Work instruction:
Nothing but an exact repeat of the data, with pictures removed, belongs in the answer.

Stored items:

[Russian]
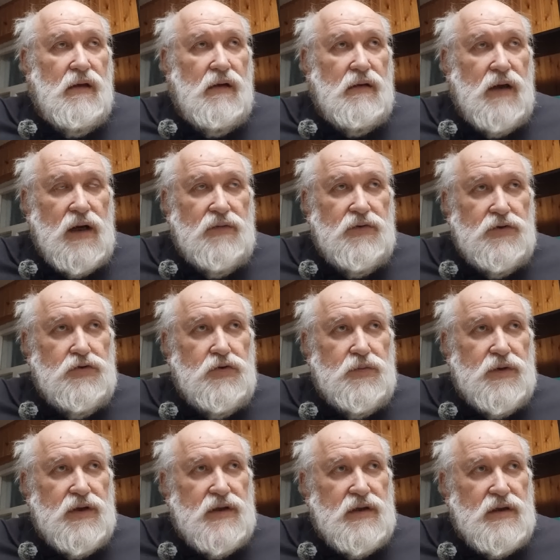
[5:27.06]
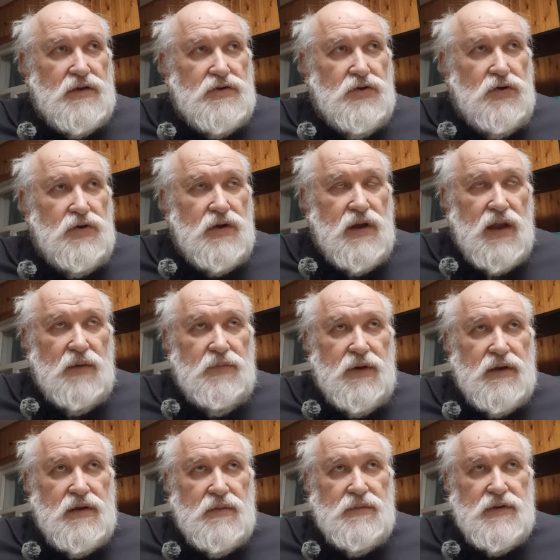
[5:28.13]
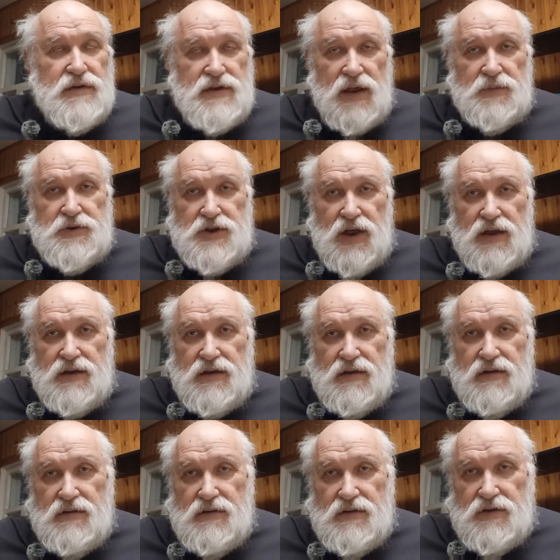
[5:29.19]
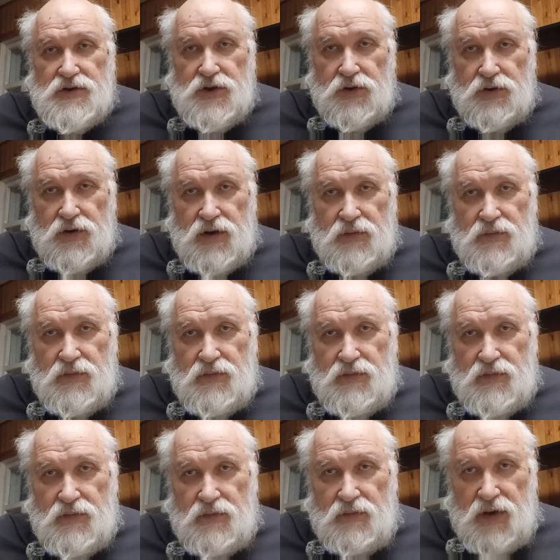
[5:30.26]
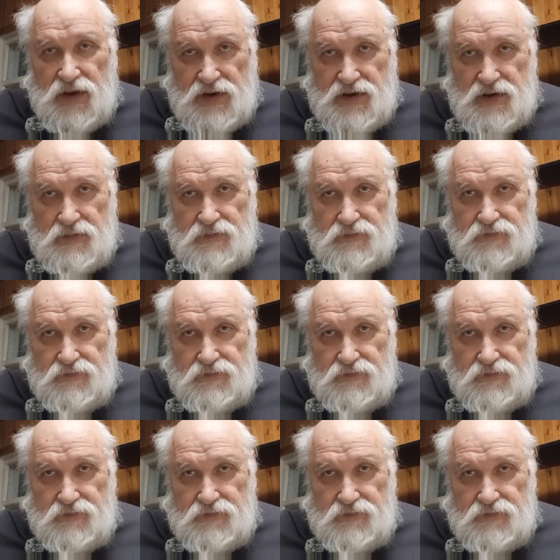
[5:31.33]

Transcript: Как вы думаете, стоит ли об этом сообщать широким массам?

Answer section:
[Russian]
[5:27.06]
[5:28.13]
[5:29.19]
[5:30.26]
[5:31.33]

Transcript: Как вы думаете, стоит ли об этом сообщать широким массам?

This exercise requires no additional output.